RECORDS FOR THE EXERCISE:
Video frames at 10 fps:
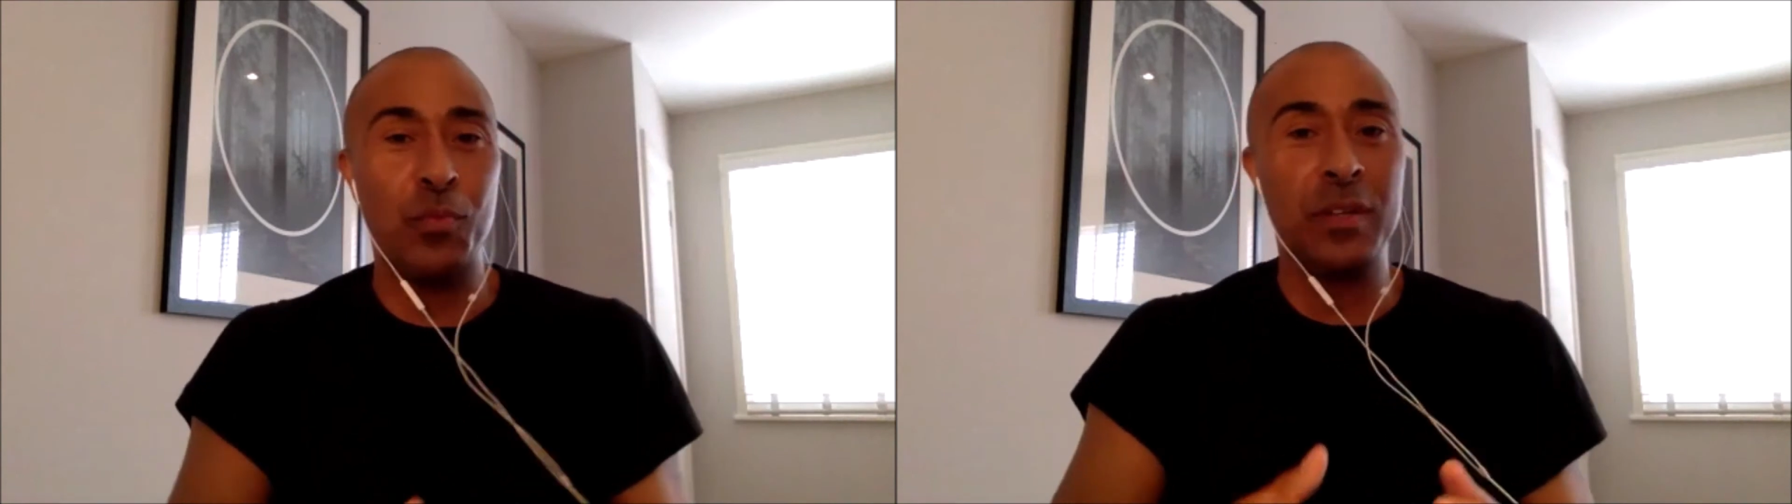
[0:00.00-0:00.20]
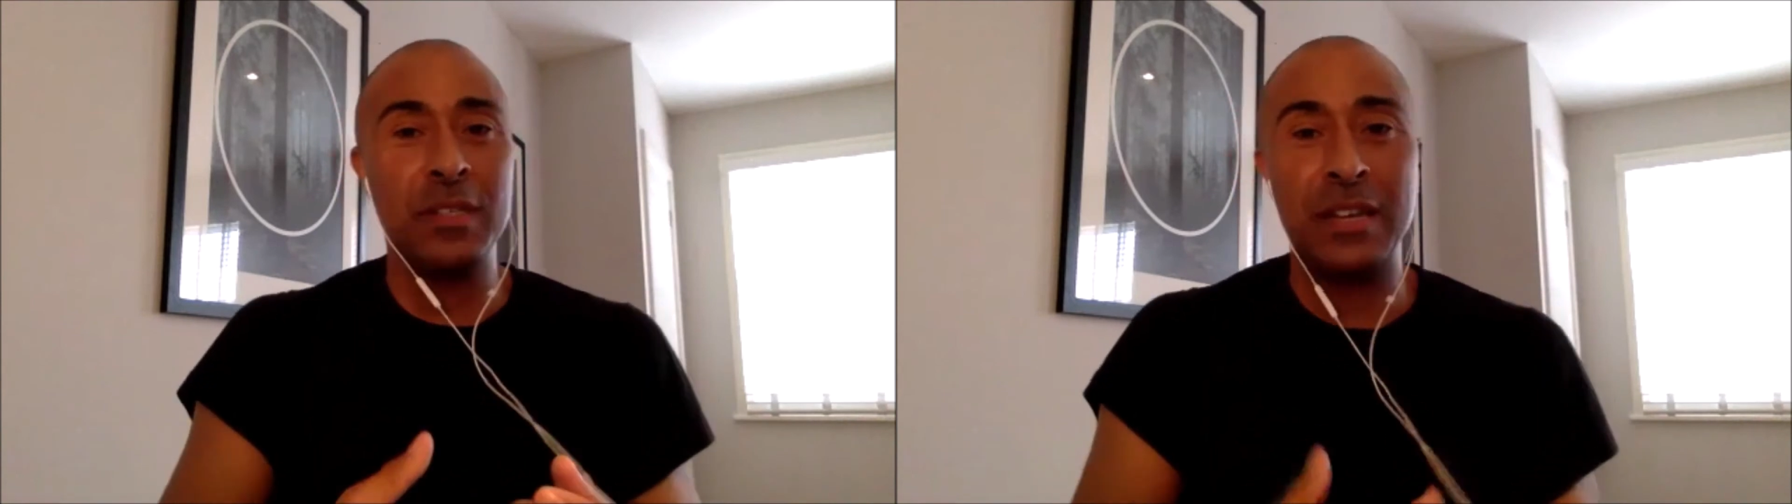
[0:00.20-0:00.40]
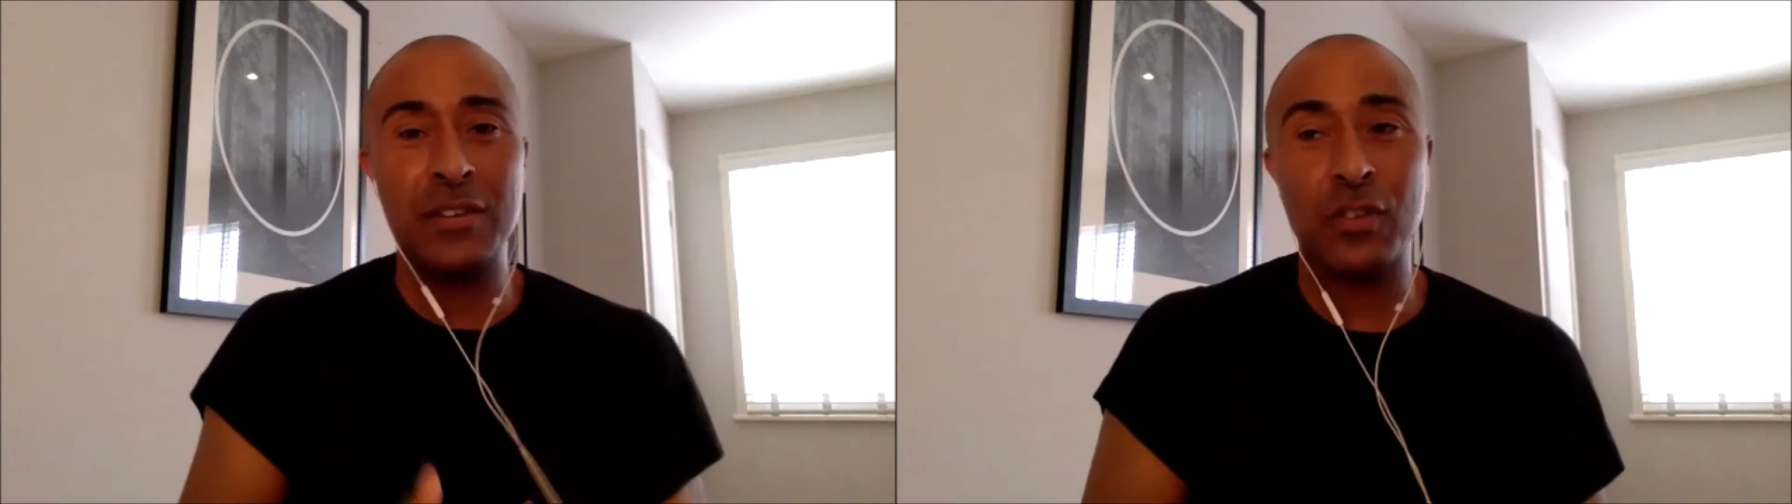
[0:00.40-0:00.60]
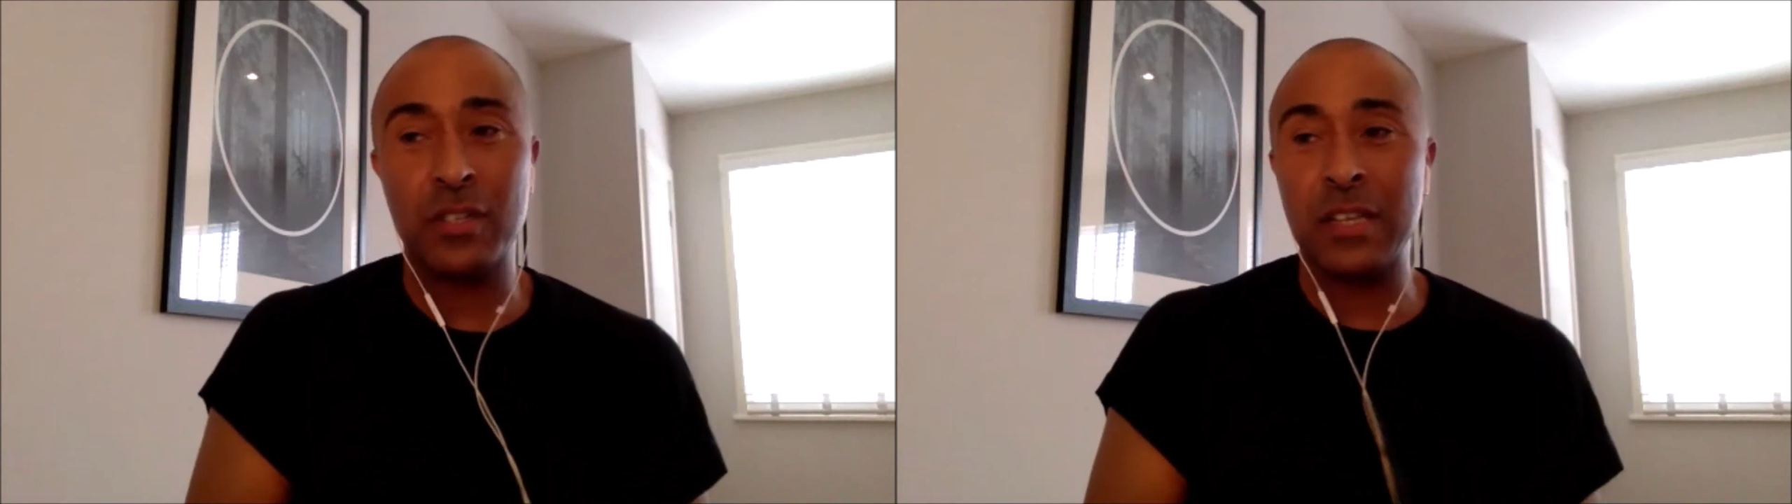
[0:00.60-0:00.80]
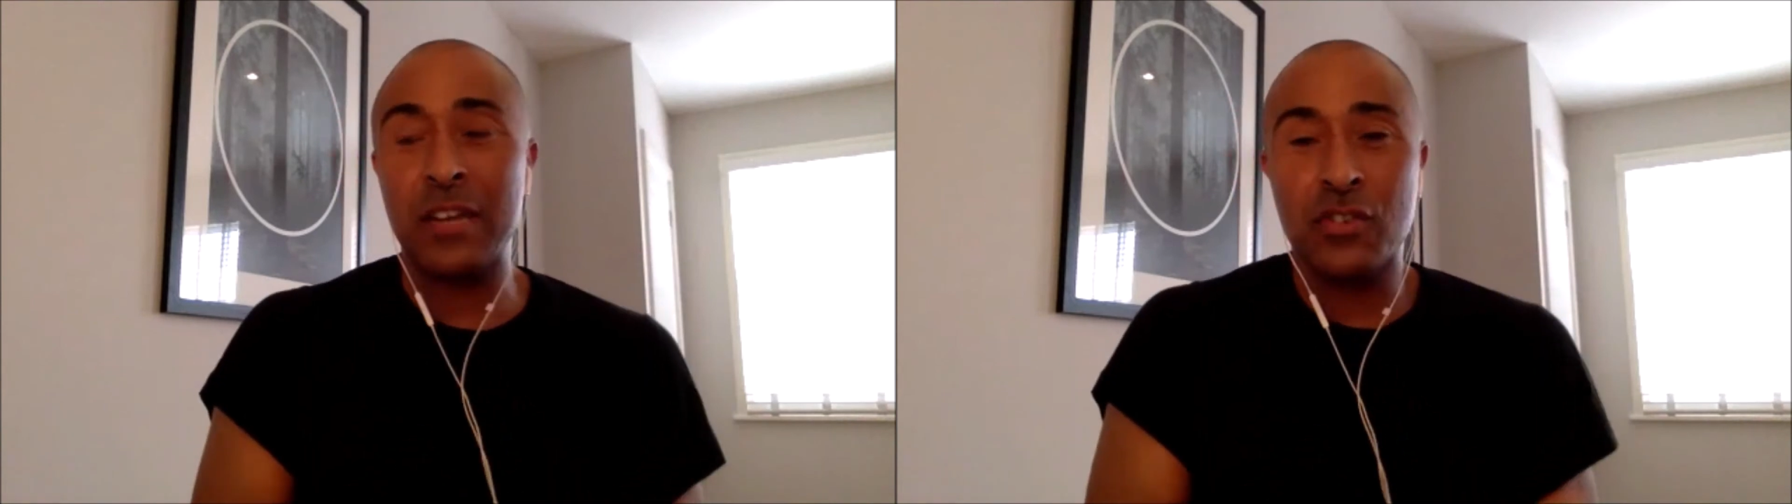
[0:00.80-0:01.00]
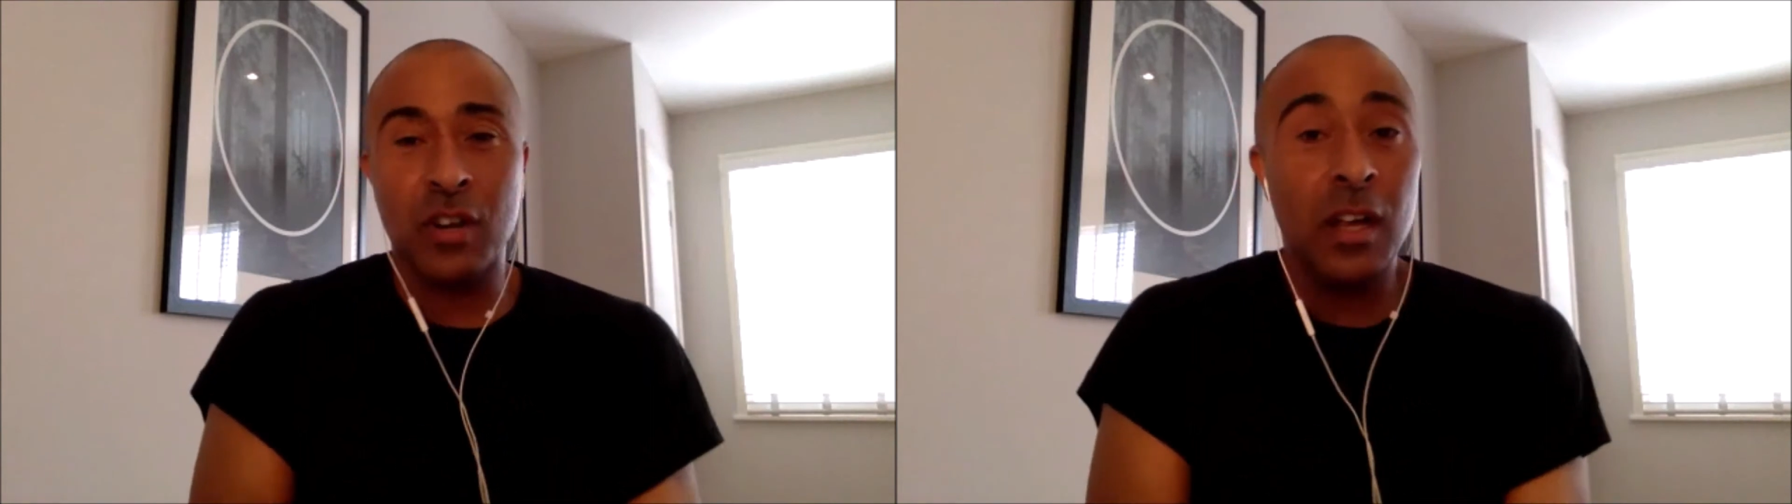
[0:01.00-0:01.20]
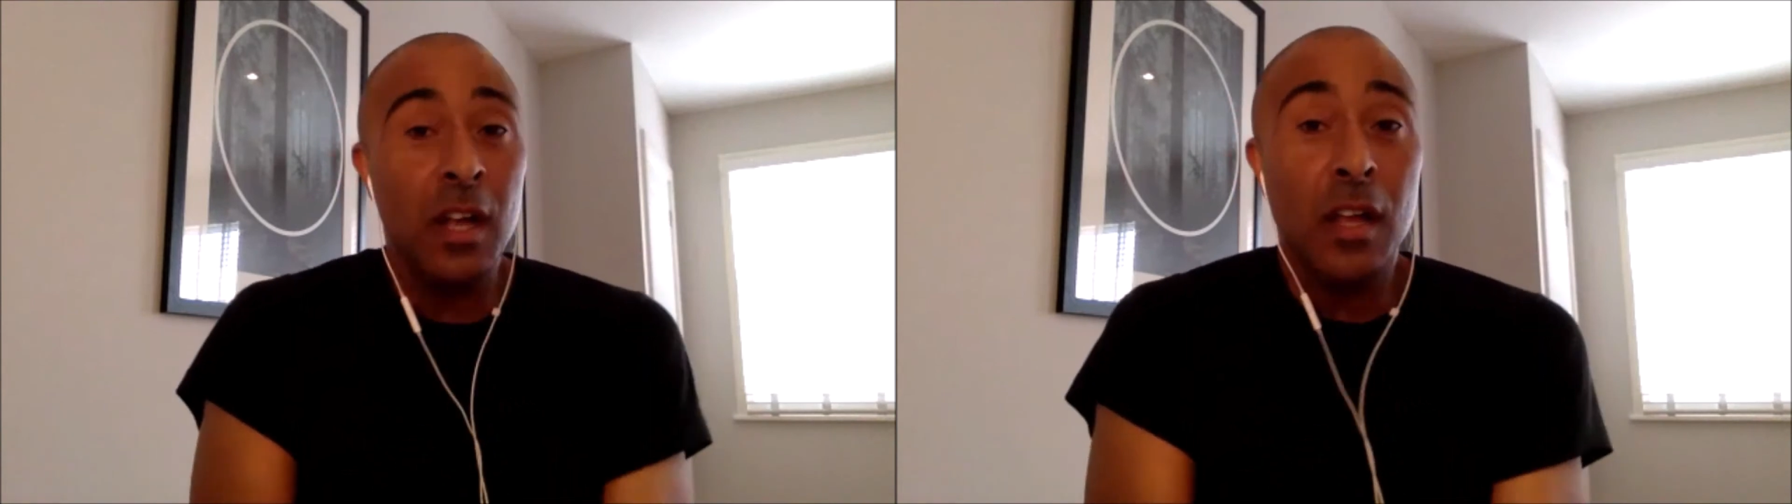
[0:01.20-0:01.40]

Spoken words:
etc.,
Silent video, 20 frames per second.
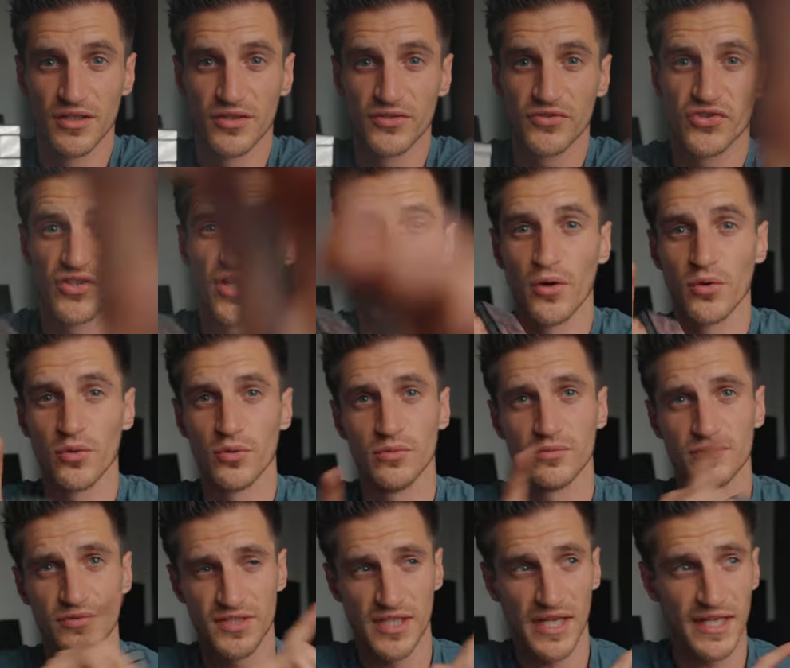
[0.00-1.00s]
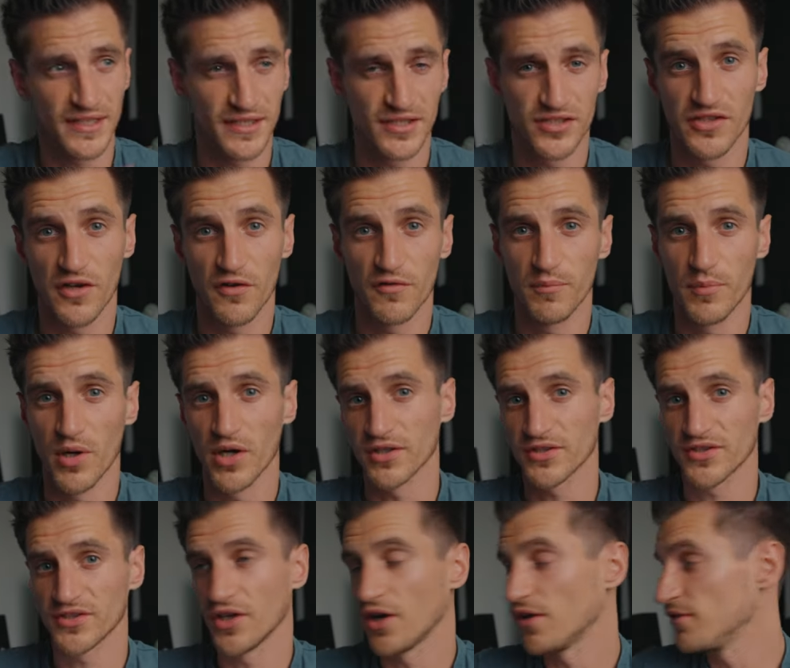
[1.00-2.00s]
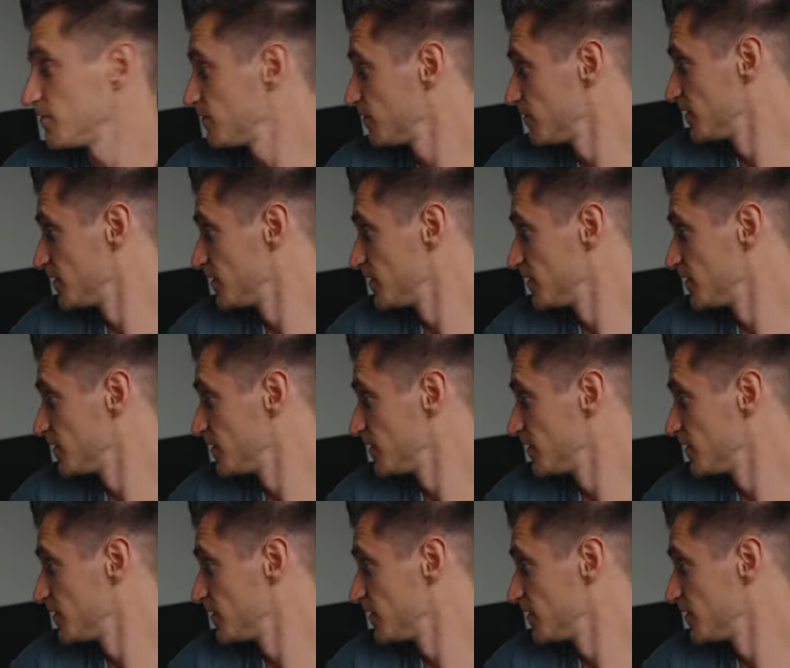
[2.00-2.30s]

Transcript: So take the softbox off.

TASK STATEMENT: Find every line in the records above that holds the word "frames", and copy each one.

REPLY TO THE EXERCISE:
Video frames at 10 fps:
Silent video, 20 frames per second.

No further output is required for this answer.